• _Work required_
Your answer must be an exact copy of the records, minus any pictures.

Dataset entries:

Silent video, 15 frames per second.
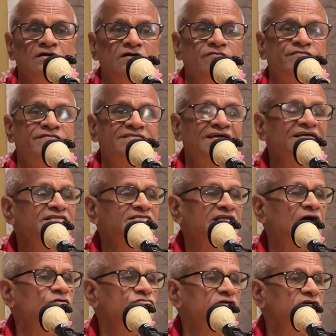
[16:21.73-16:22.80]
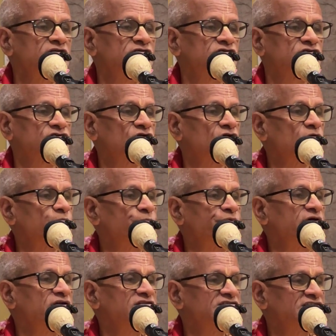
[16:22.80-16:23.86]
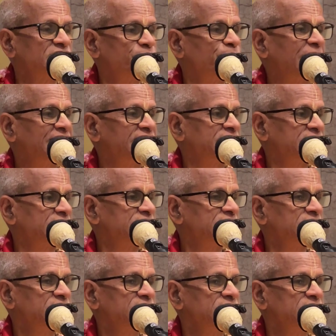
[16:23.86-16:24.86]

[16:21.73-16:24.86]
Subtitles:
if 10,000 scorpions they bite,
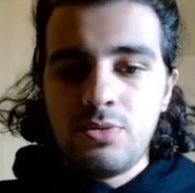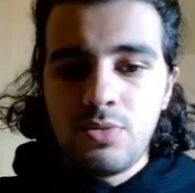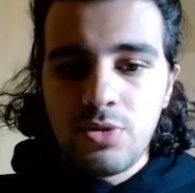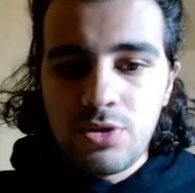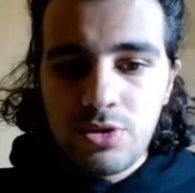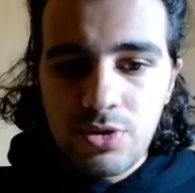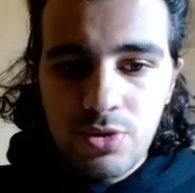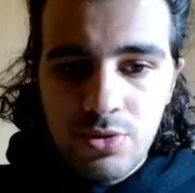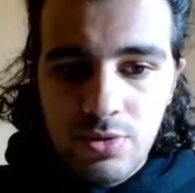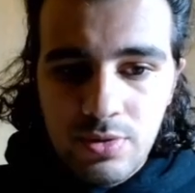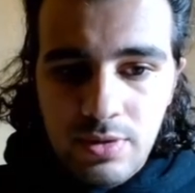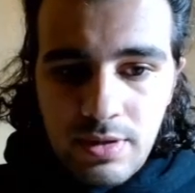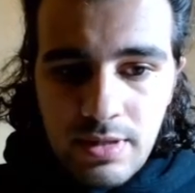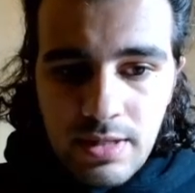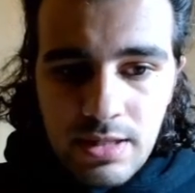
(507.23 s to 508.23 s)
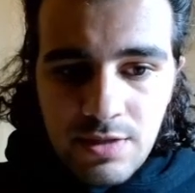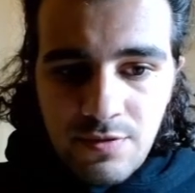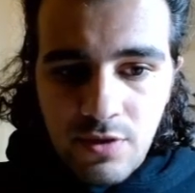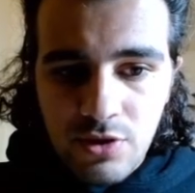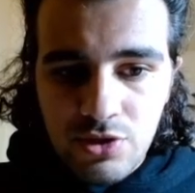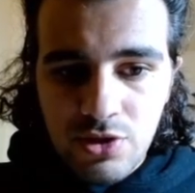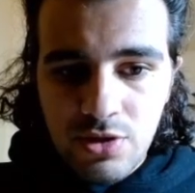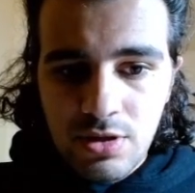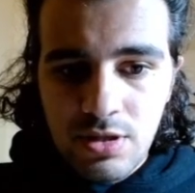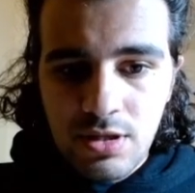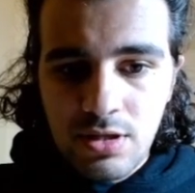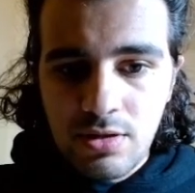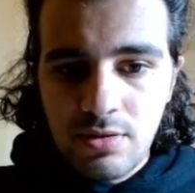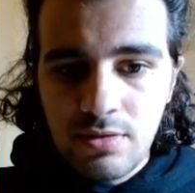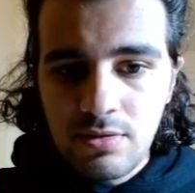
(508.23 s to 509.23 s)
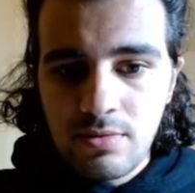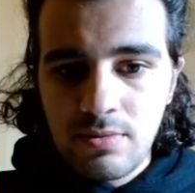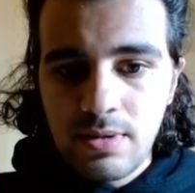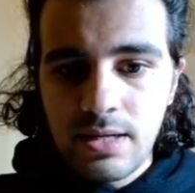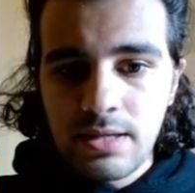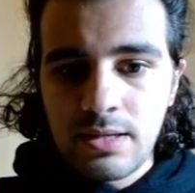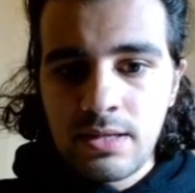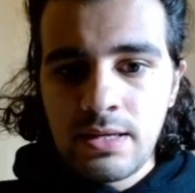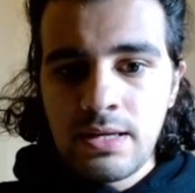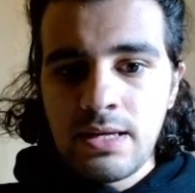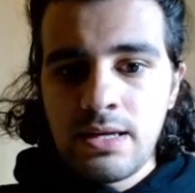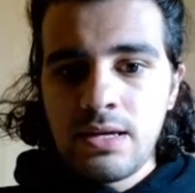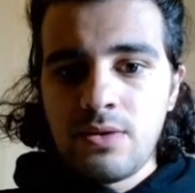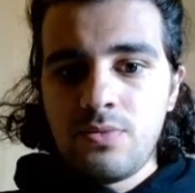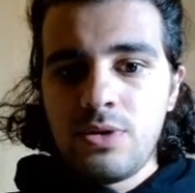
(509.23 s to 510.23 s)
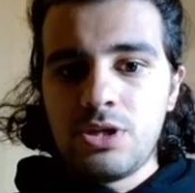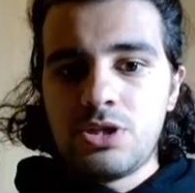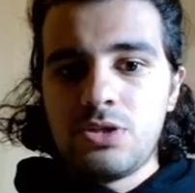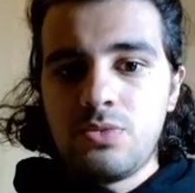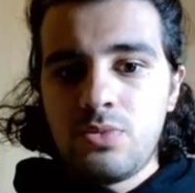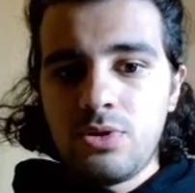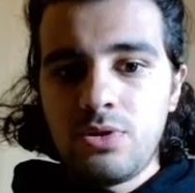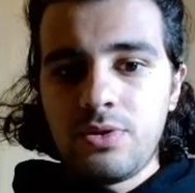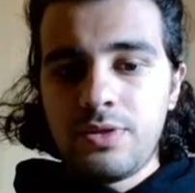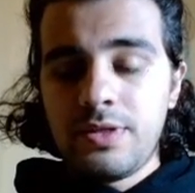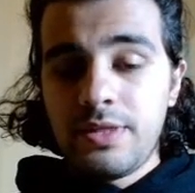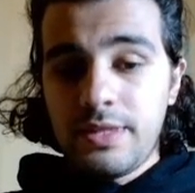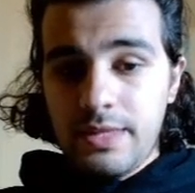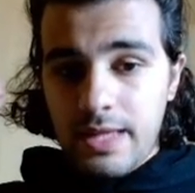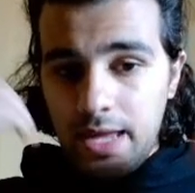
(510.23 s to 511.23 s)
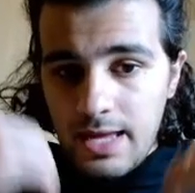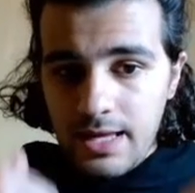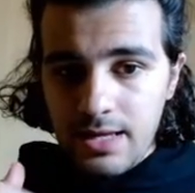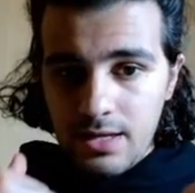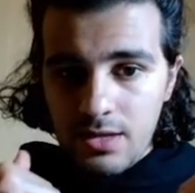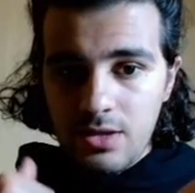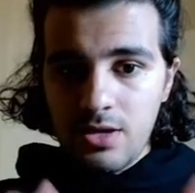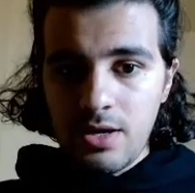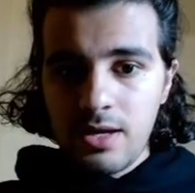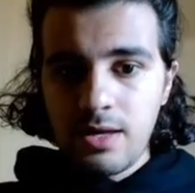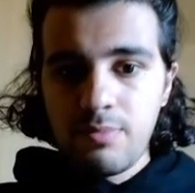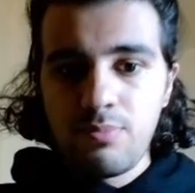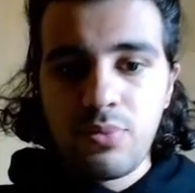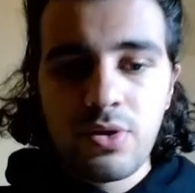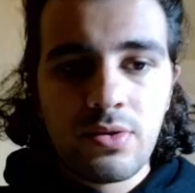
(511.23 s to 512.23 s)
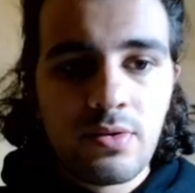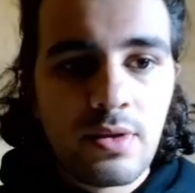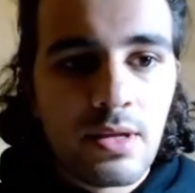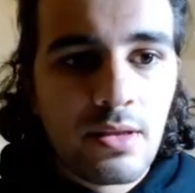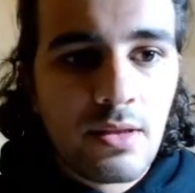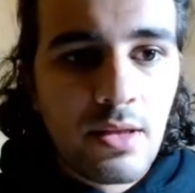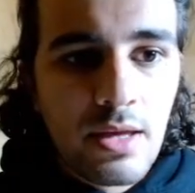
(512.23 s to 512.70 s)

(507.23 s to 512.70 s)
will do this function here, right? Which will take the input and then the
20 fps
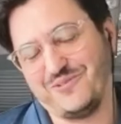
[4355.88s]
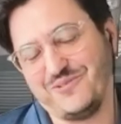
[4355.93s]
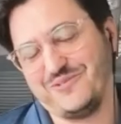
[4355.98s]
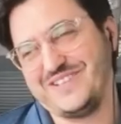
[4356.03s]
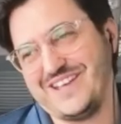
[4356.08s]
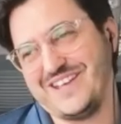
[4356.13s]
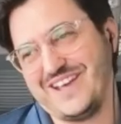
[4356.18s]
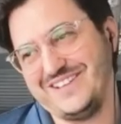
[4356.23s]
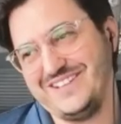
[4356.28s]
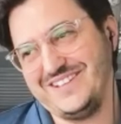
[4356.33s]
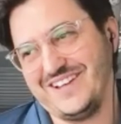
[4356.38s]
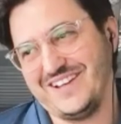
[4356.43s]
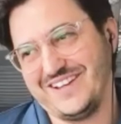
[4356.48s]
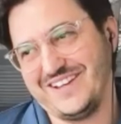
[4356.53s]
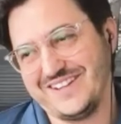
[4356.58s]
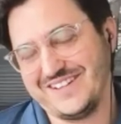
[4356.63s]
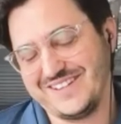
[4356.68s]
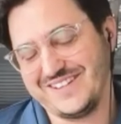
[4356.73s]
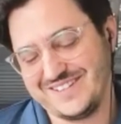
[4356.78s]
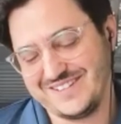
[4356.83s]
the idea
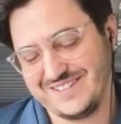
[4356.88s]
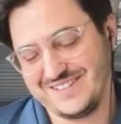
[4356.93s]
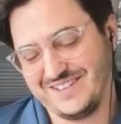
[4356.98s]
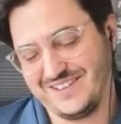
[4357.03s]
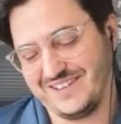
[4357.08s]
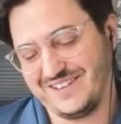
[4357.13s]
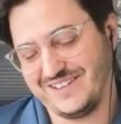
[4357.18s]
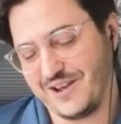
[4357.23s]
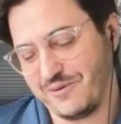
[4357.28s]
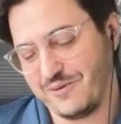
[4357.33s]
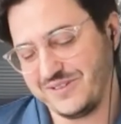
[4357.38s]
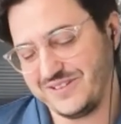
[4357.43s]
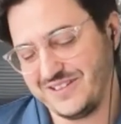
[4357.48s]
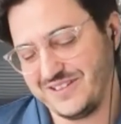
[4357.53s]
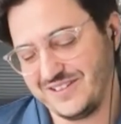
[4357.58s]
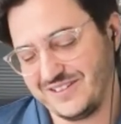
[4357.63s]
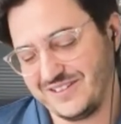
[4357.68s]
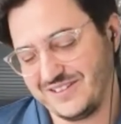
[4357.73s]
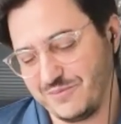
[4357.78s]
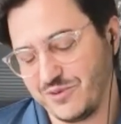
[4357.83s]
is and now with
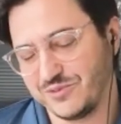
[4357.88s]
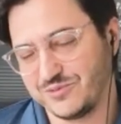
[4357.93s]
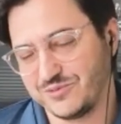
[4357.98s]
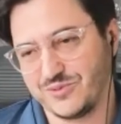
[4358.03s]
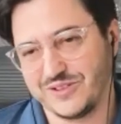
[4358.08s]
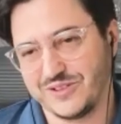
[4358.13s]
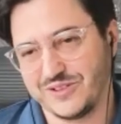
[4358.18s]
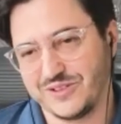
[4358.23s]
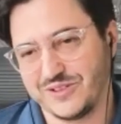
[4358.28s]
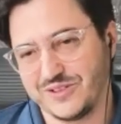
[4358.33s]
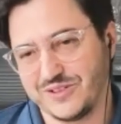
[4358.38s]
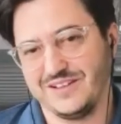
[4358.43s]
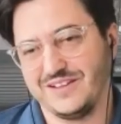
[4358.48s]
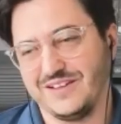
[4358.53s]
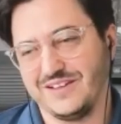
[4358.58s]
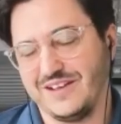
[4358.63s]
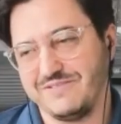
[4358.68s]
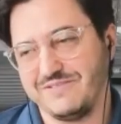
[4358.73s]
the remote working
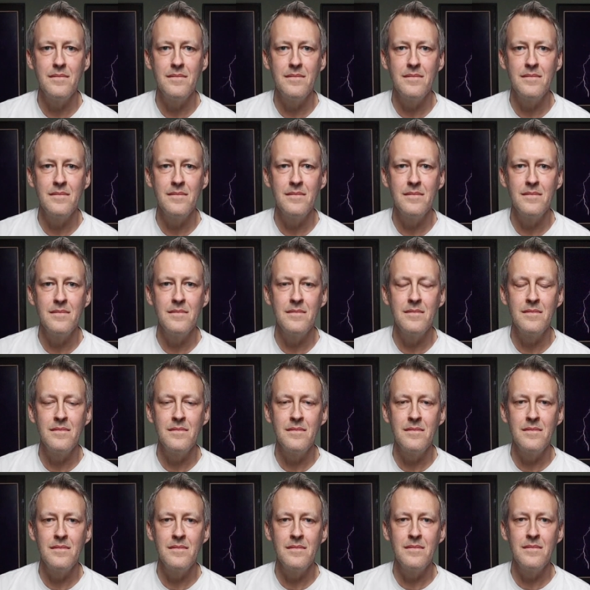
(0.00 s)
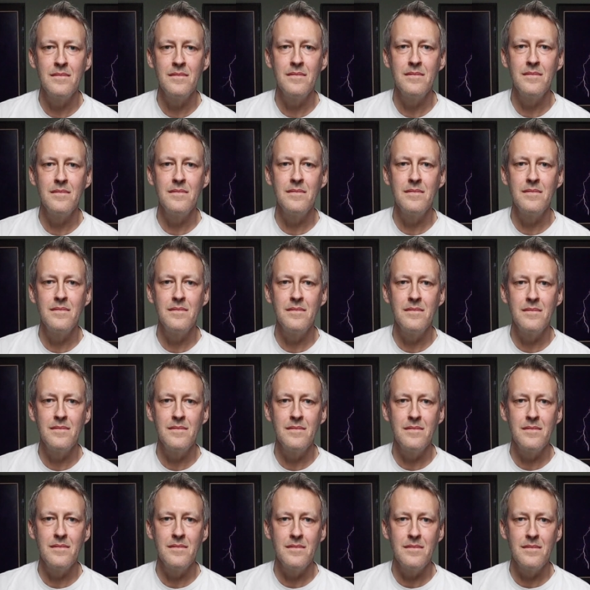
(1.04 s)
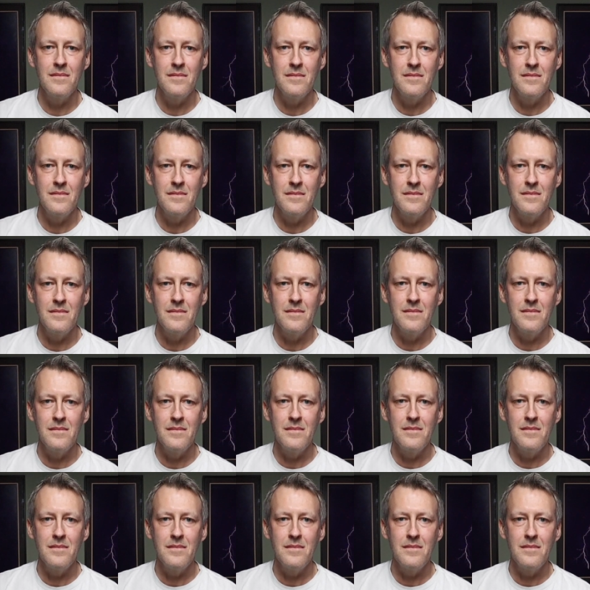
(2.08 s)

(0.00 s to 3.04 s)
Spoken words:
Nobody speaks.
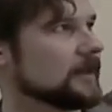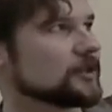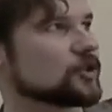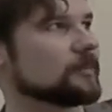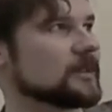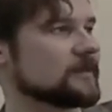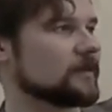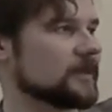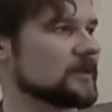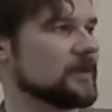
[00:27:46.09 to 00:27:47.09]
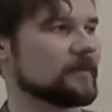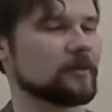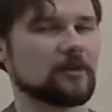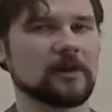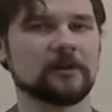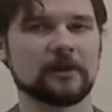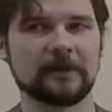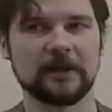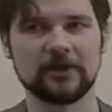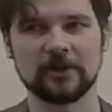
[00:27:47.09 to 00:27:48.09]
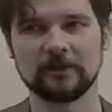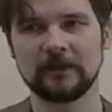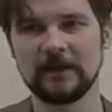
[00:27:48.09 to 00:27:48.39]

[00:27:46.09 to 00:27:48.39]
instruments from this metaphorical interpretation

• _Answer box_
Silent video, 15 frames per second.
[16:21.73-16:22.80]
[16:22.80-16:23.86]
[16:23.86-16:24.86]

[16:21.73-16:24.86]
Subtitles:
if 10,000 scorpions they bite,
(507.23 s to 508.23 s)
(508.23 s to 509.23 s)
(509.23 s to 510.23 s)
(510.23 s to 511.23 s)
(511.23 s to 512.23 s)
(512.23 s to 512.70 s)

(507.23 s to 512.70 s)
will do this function here, right? Which will take the input and then the
20 fps
[4355.88s]
[4355.93s]
[4355.98s]
[4356.03s]
[4356.08s]
[4356.13s]
[4356.18s]
[4356.23s]
[4356.28s]
[4356.33s]
[4356.38s]
[4356.43s]
[4356.48s]
[4356.53s]
[4356.58s]
[4356.63s]
[4356.68s]
[4356.73s]
[4356.78s]
[4356.83s]
the idea
[4356.88s]
[4356.93s]
[4356.98s]
[4357.03s]
[4357.08s]
[4357.13s]
[4357.18s]
[4357.23s]
[4357.28s]
[4357.33s]
[4357.38s]
[4357.43s]
[4357.48s]
[4357.53s]
[4357.58s]
[4357.63s]
[4357.68s]
[4357.73s]
[4357.78s]
[4357.83s]
is and now with
[4357.88s]
[4357.93s]
[4357.98s]
[4358.03s]
[4358.08s]
[4358.13s]
[4358.18s]
[4358.23s]
[4358.28s]
[4358.33s]
[4358.38s]
[4358.43s]
[4358.48s]
[4358.53s]
[4358.58s]
[4358.63s]
[4358.68s]
[4358.73s]
the remote working
(0.00 s)
(1.04 s)
(2.08 s)

(0.00 s to 3.04 s)
Spoken words:
Nobody speaks.
[00:27:46.09 to 00:27:47.09]
[00:27:47.09 to 00:27:48.09]
[00:27:48.09 to 00:27:48.39]

[00:27:46.09 to 00:27:48.39]
instruments from this metaphorical interpretation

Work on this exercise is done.